Our District

The history of the Baldwin-Whitehall School District has been filled with diversity, hard-working citizens, and community pride for over 300 years. It began before the 18th century with the Lenape and Delaware Indians, who inhabited the Baldwin area until Scotch-Irish and German immigrants began to settle into the 19th century. They were attracted to the area’s fruitful land grants, plentiful coal mines, and valuable farm land. They felt at home, as the area’s hills and forests resembled their countries back home.

In 1844, due to this flood of immigrants, James Baldwin founded Baldwin Township to create a sense of community pride in their hard work and common aspirations. Fostering an educational system that reflected their goals now became a necessity. Until the end of the 1800s, the only school systems were one-room schoolhouses run by nuns in local churches. Into the early 1900s, school buildings grew and became more public, with Baldwin Township, Carrick, Brentwood, Castle Shannon, and Bethel Park Boroughs sharing elementary and middle schools.

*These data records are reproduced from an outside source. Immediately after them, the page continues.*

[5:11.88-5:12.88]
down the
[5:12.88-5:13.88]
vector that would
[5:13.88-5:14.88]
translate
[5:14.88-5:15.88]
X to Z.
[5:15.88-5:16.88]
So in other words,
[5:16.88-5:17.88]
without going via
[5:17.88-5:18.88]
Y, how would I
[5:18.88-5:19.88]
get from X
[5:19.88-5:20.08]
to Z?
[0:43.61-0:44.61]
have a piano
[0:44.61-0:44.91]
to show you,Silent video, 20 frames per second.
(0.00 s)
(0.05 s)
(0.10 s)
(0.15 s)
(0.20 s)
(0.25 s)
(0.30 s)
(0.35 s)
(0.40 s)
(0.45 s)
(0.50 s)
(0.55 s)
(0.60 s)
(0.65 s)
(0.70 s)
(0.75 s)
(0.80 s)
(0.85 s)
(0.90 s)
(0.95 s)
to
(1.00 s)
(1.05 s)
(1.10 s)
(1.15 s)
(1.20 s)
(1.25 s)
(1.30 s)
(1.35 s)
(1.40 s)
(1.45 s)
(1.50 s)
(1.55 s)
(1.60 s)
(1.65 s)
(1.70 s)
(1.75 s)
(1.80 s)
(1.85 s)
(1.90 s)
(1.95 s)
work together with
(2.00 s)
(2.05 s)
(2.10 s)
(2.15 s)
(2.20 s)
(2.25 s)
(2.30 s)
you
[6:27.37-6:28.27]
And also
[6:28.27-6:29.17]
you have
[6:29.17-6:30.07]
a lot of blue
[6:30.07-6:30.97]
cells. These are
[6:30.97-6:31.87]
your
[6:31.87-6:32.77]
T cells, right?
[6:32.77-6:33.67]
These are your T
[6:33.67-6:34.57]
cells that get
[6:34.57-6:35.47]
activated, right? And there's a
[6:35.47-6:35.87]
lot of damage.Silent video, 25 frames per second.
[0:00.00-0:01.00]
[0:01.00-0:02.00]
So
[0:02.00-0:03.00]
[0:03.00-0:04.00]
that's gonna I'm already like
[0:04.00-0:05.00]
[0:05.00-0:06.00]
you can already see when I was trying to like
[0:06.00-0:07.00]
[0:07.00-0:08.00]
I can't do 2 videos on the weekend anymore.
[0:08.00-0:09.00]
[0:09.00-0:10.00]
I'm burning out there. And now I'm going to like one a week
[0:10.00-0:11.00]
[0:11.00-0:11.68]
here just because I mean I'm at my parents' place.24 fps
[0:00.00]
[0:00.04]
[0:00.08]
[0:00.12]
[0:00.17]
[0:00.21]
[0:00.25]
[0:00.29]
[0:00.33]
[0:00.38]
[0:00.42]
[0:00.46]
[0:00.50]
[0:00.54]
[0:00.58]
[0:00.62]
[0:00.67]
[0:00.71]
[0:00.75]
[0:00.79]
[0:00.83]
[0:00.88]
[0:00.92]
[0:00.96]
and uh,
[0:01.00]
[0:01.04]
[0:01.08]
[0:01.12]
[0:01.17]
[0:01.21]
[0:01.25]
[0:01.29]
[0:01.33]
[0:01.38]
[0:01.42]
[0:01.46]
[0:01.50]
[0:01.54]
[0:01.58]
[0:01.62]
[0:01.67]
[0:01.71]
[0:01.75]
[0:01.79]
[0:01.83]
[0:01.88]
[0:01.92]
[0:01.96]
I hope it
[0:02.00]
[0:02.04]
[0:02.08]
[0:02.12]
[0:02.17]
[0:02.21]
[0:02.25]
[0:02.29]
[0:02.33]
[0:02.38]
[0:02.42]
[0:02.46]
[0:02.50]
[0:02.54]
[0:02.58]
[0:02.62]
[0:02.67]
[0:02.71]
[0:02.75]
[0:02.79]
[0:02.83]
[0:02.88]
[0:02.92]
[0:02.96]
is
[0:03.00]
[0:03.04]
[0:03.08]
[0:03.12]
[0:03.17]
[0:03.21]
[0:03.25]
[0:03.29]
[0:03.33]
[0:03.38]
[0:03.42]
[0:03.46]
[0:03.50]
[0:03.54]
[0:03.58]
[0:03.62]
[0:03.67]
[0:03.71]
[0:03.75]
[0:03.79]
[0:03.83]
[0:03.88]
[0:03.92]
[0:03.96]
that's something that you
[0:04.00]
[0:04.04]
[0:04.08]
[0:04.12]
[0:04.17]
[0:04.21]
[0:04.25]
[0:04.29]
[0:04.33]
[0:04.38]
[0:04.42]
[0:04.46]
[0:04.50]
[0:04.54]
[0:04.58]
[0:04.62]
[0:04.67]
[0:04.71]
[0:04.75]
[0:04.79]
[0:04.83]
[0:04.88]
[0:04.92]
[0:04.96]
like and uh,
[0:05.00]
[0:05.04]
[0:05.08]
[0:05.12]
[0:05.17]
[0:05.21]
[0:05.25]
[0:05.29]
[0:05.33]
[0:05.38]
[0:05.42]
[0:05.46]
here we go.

Carrick and Brentwood High Schools existed for students who wanted to continue their education past middle school.

In the 1930s, as the area grew and the population began to rise, Baldwin decided that their own high school was becoming a necessity. They greatly valued education and wanted to create the best environment for their students in inventive, creative ways, including a simulated farm for agriculture class. They opened in the fall of 1939 with 655 students in ninth and tenth grade and the first class graduated in 1941. The Fighting Highlander, chosen to pay tribute to the Scottish settlers of the Baldwin area, became the mascot for activities and athletics as early as the 1940s and has continued to the present day.

No matter the decade, the district remains true to the original settlers of the Baldwin area, who prided themselves as a hard-working, tight-knit, diverse people who adapted to their environments and truly evolved as pioneers of their community and their beliefs. We as a district truly are one!